For some it'll take longer than me to achieve good results; for others it'll take much less time. But if you keep at it you'll get results. Hopefully you'll be able to learn from my mistakes and successes and will build that dream body of yours!

Fast Forward: A Postscript

I finished the first part of this article about a month ago. What happened since then? Did I gain all the weight back? Did I revert to my caveman look? Hardly! In fact, despite less than perfect eating habits (which is to be expected after 14 weeks of intense dieting) and reverting back to an Olympic lifting-based routine, I actually managed to lose a bit more body fat while maintaining the same amount of muscle.

According to the calipers I lost another 0.5% body fat. While this is hardly noticeable or significant, it indicates that I haven't gained any of the fat back. Furthermore, my strength is way up. Last week I snatched 130kg and cleaned 170kg, almost doing 180kg. Not bad considering that at my last competition I only managed to clean 150kg while being 20 pounds heavier!

During those four weeks I've been fortunate to put HOT-ROX to the test. I've been more than pleased with the results so far. I obviously didn't have much fat to lose after my initial transformation, but the fact that I didn't regain any body fat despite poor eating habits and drastically reduced energy system work truly speaks volume for the efficacy of this product. There's no doubt in my mind that having had access to this product during my transformation I would've needed at least two to three weeks less time to achieve the same results.

So what does the future hold for me? Well, I'm considering retiring as a strength coach and starting a new career as a porn star or as Vin Diesel's double (as in double the size!) Nah, I'm kidding, I could never leave what I consider a passion more than a job. However, this transformation revived my interest in Olympic lifting competitions.

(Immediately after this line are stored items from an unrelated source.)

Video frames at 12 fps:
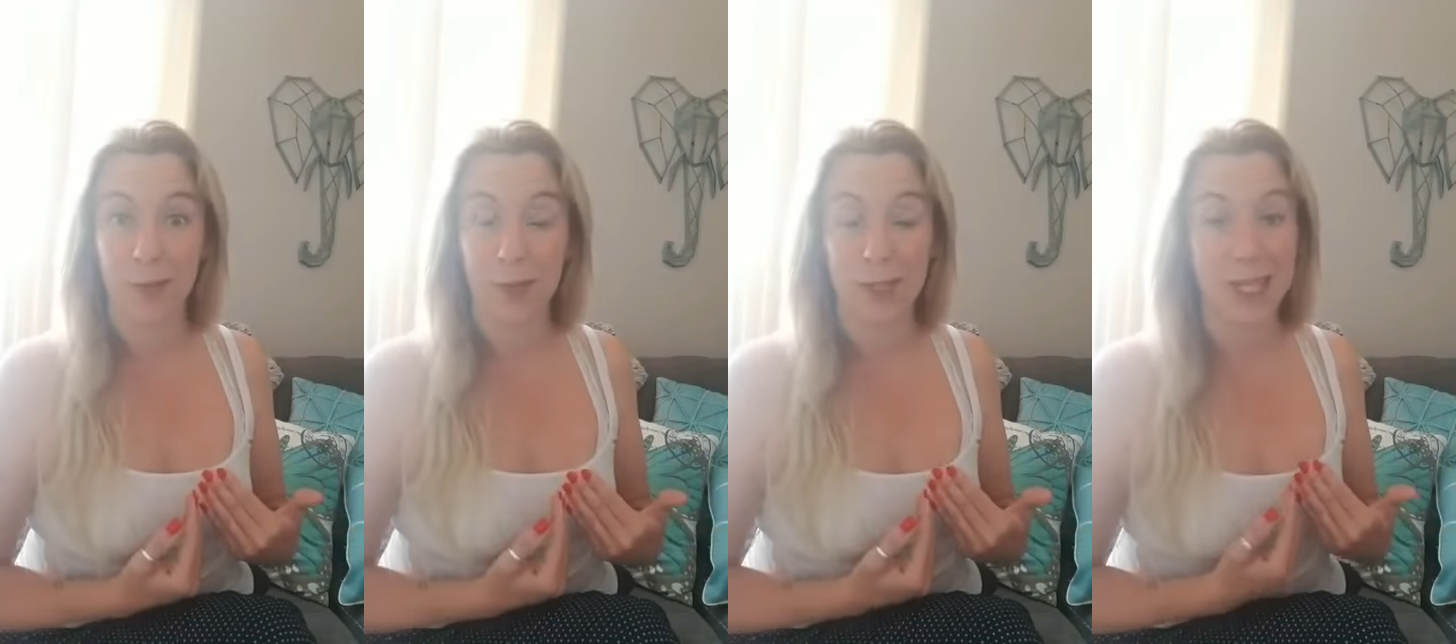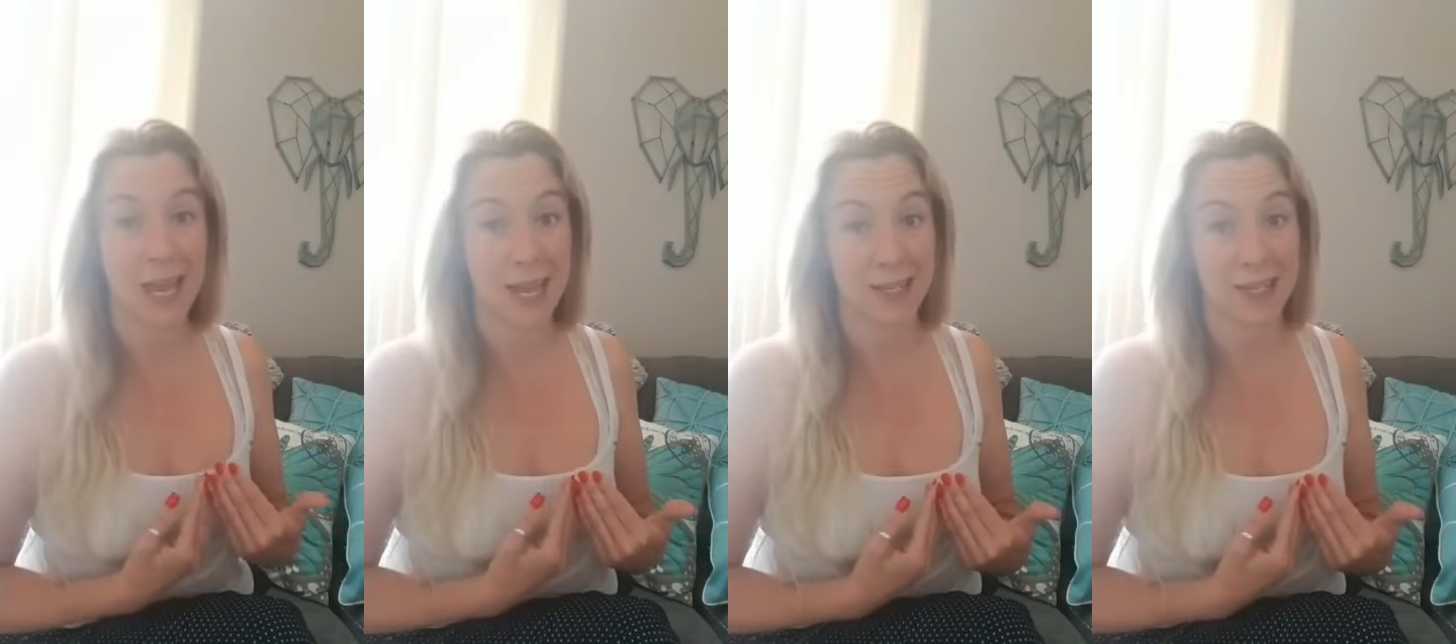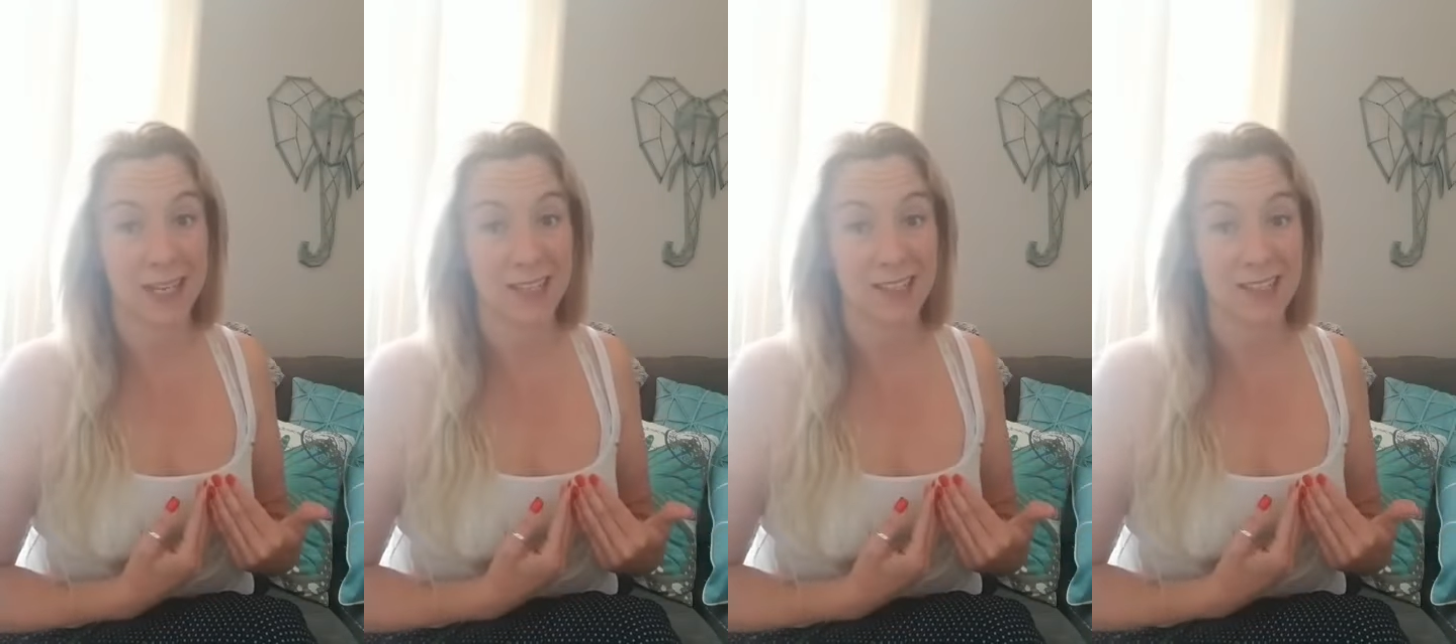Their
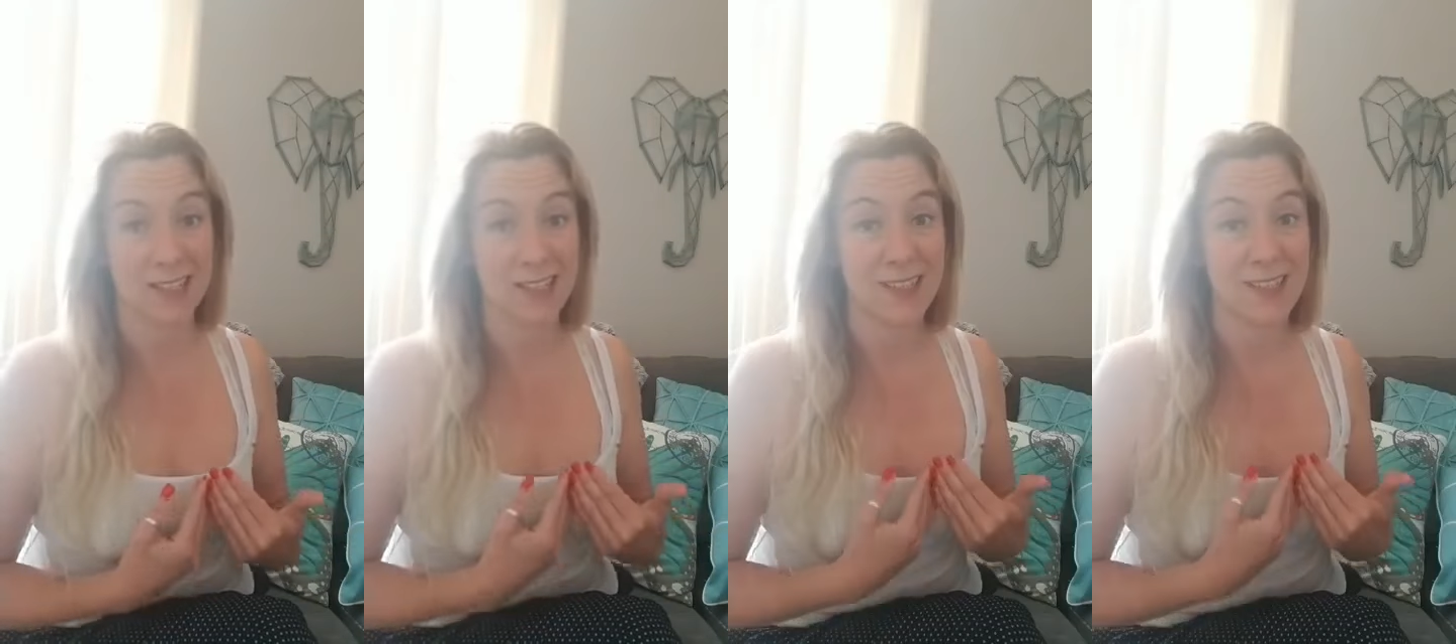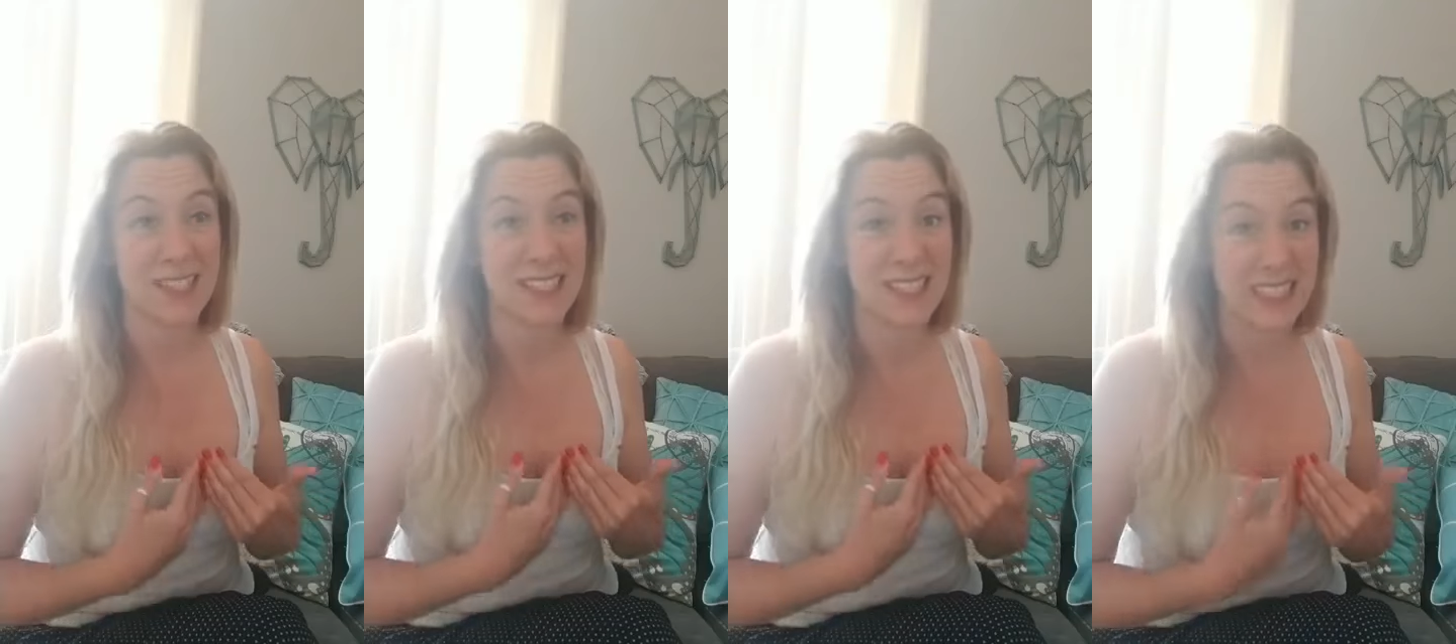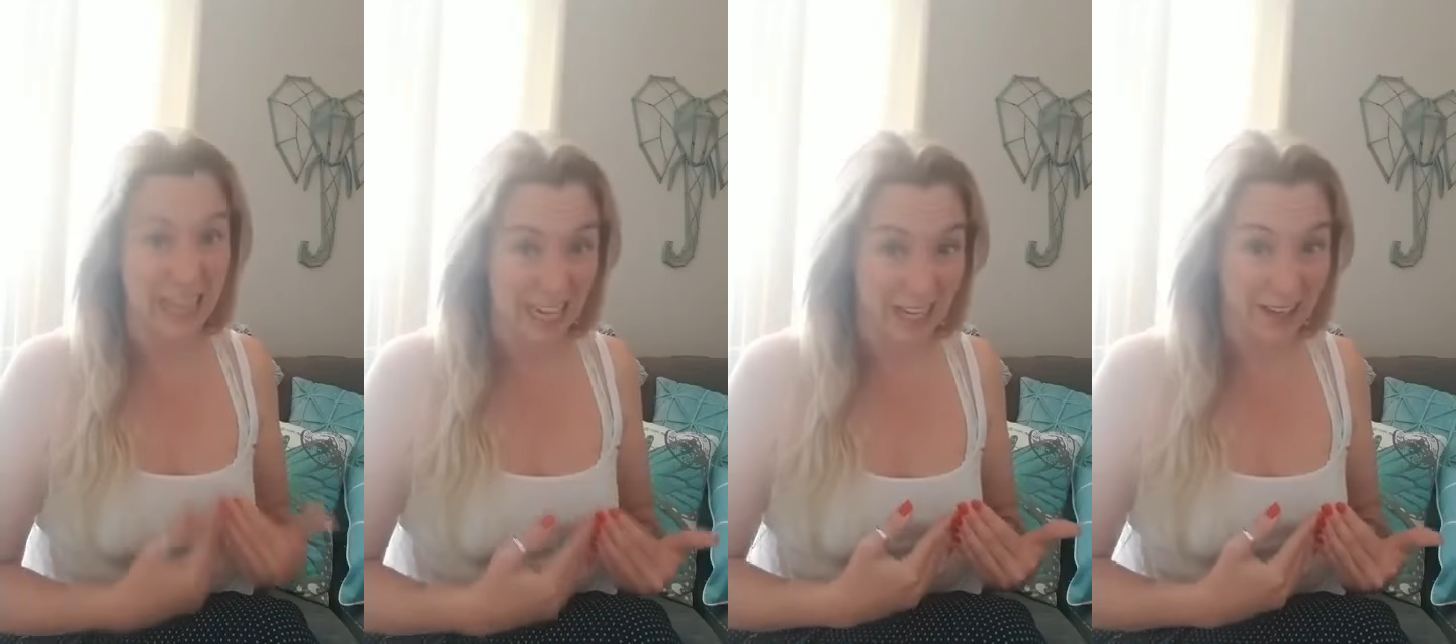tactics
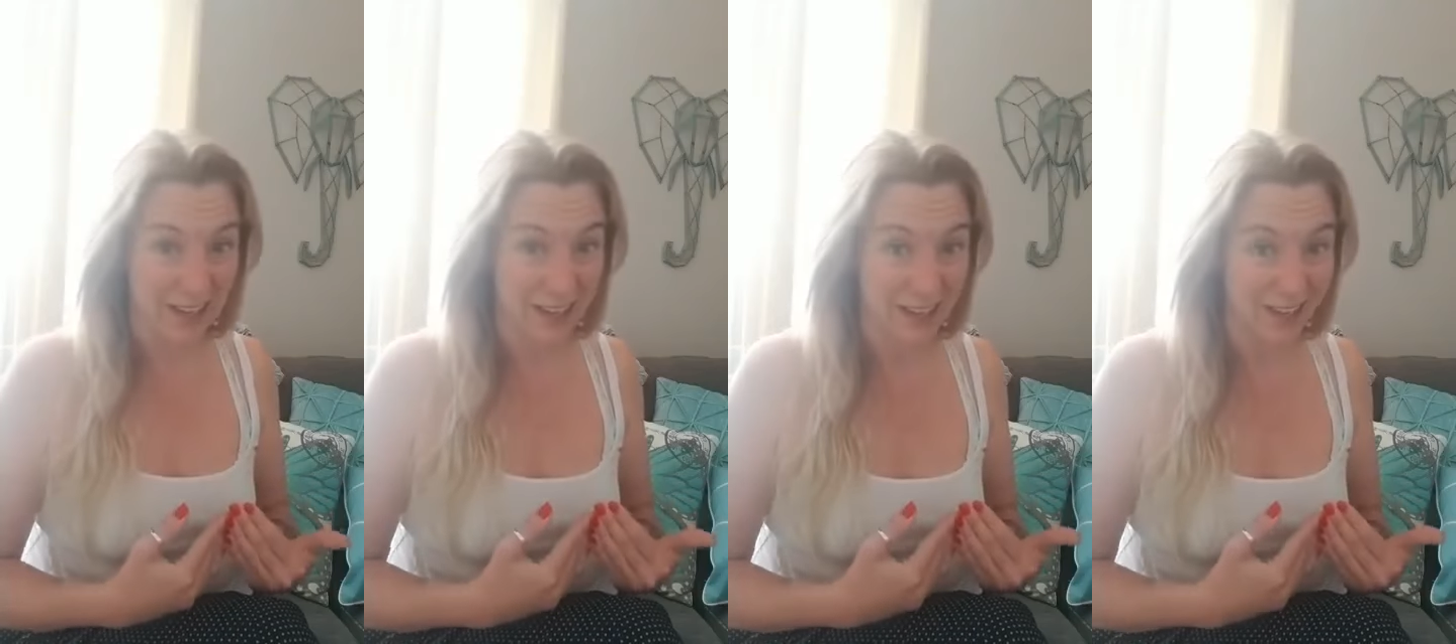stink.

I feel confident that I can now compete in the 85kg class (187 pounds) with proper dehydration and dieting procedures. And considering that I'm stronger than ever before, this could prove to be very interesting!

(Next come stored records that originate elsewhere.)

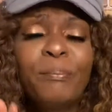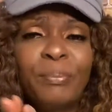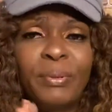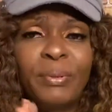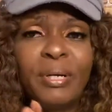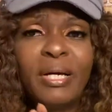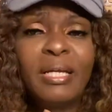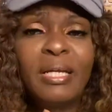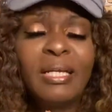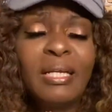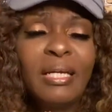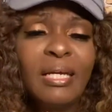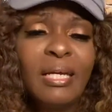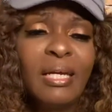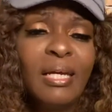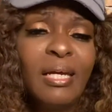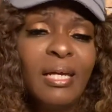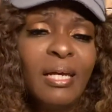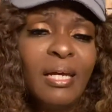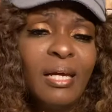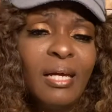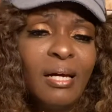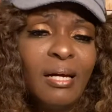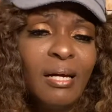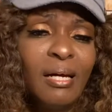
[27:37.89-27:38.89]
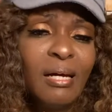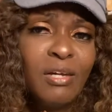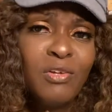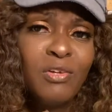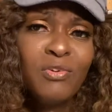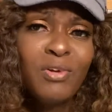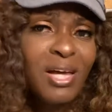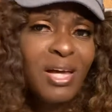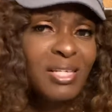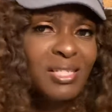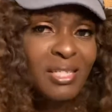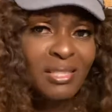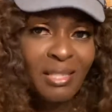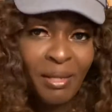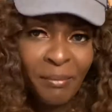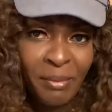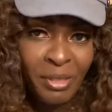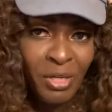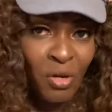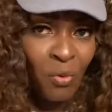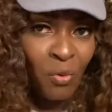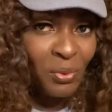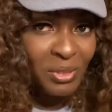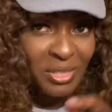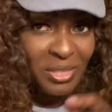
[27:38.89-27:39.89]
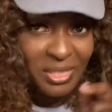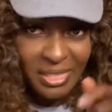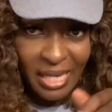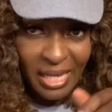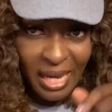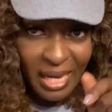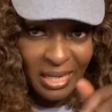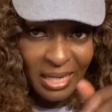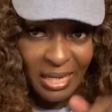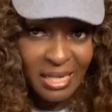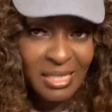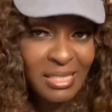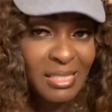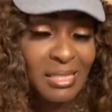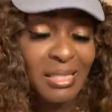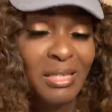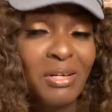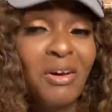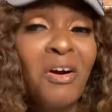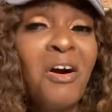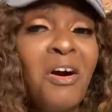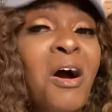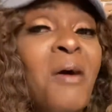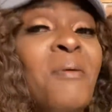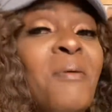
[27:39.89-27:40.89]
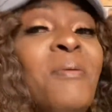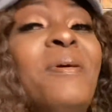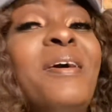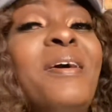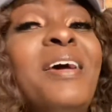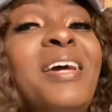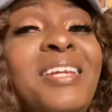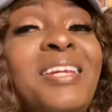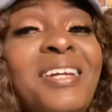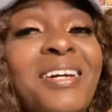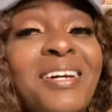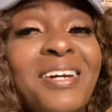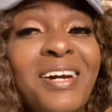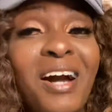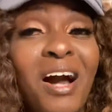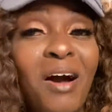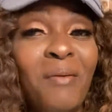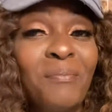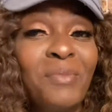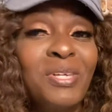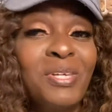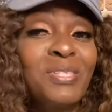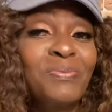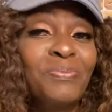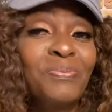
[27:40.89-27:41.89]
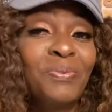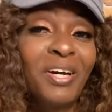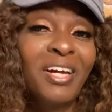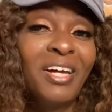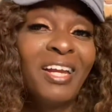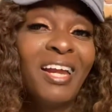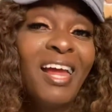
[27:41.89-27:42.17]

But you guys can let me know what the saying is in the comments. But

If you can take only one thing from my article, it should be that dedication and mental toughness are the real keys to body transformation. I'm being honest when I say that there were times where I seriously doubted my own sanity! But in the end, all the effort and all the pain is more than worth it. To be frank, never have I been so impatient for summer to show up!